■ Problem to solve
Omit the images. Restate all of the records word for word.

■ Supplied data
== Segment start ==
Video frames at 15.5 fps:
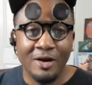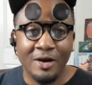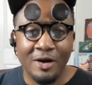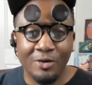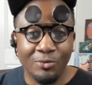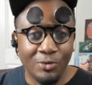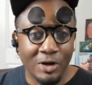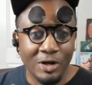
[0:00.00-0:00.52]

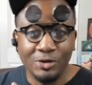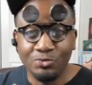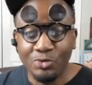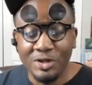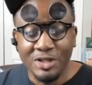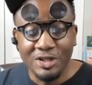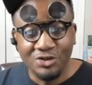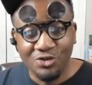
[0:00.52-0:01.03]
a
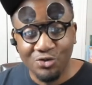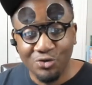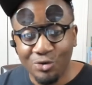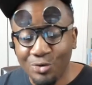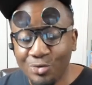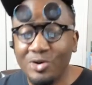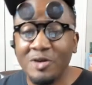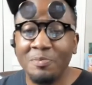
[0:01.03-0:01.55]
really
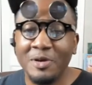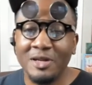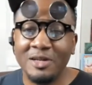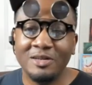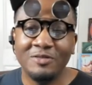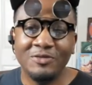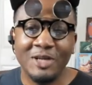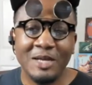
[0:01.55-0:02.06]
true
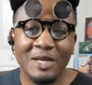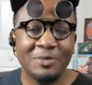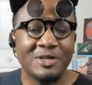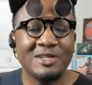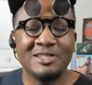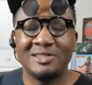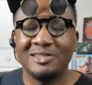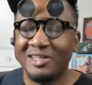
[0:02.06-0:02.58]
competitive deck,
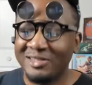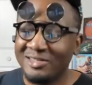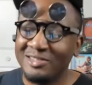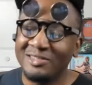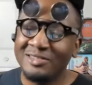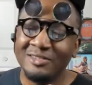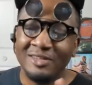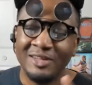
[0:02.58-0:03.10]
because
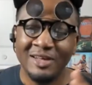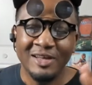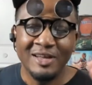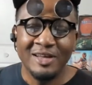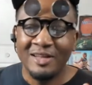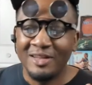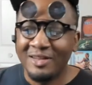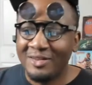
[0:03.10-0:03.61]
nothing
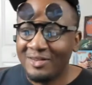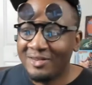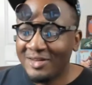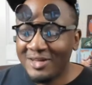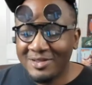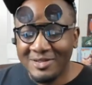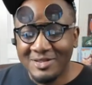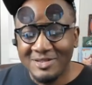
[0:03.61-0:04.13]

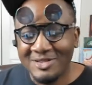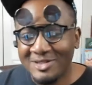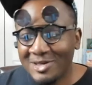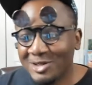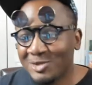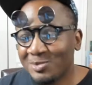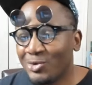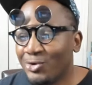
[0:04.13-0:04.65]

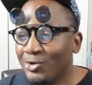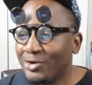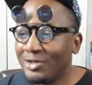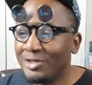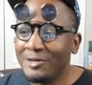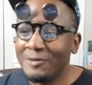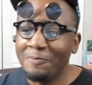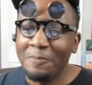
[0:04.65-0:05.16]
sucks more
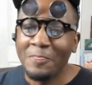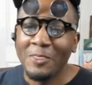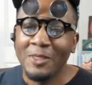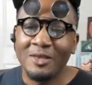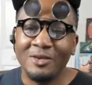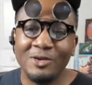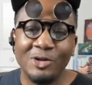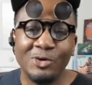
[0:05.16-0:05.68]
than,
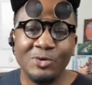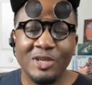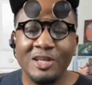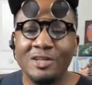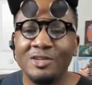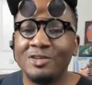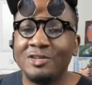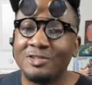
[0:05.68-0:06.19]
you know,
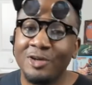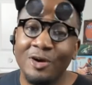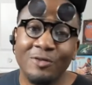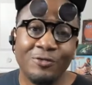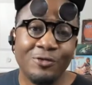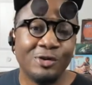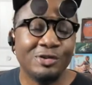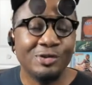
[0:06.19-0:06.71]
getting your turn
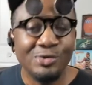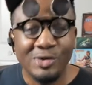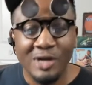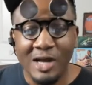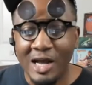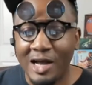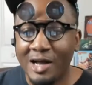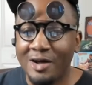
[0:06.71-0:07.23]
4
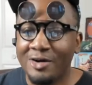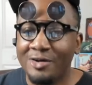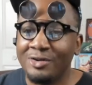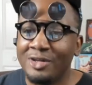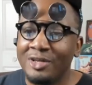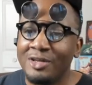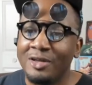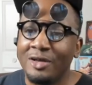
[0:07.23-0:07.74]
Lukka
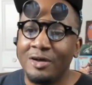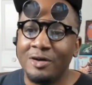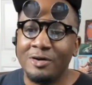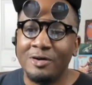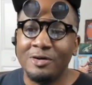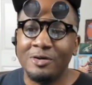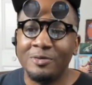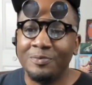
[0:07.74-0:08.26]

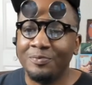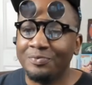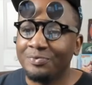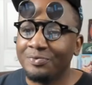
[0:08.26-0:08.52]
out,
== Segment end ==
■ Answer to the problem
Video frames at 15.5 fps:
[0:00.00-0:00.52]

[0:00.52-0:01.03]
a
[0:01.03-0:01.55]
really
[0:01.55-0:02.06]
true
[0:02.06-0:02.58]
competitive deck,
[0:02.58-0:03.10]
because
[0:03.10-0:03.61]
nothing
[0:03.61-0:04.13]

[0:04.13-0:04.65]

[0:04.65-0:05.16]
sucks more
[0:05.16-0:05.68]
than,
[0:05.68-0:06.19]
you know,
[0:06.19-0:06.71]
getting your turn
[0:06.71-0:07.23]
4
[0:07.23-0:07.74]
Lukka
[0:07.74-0:08.26]

[0:08.26-0:08.52]
out,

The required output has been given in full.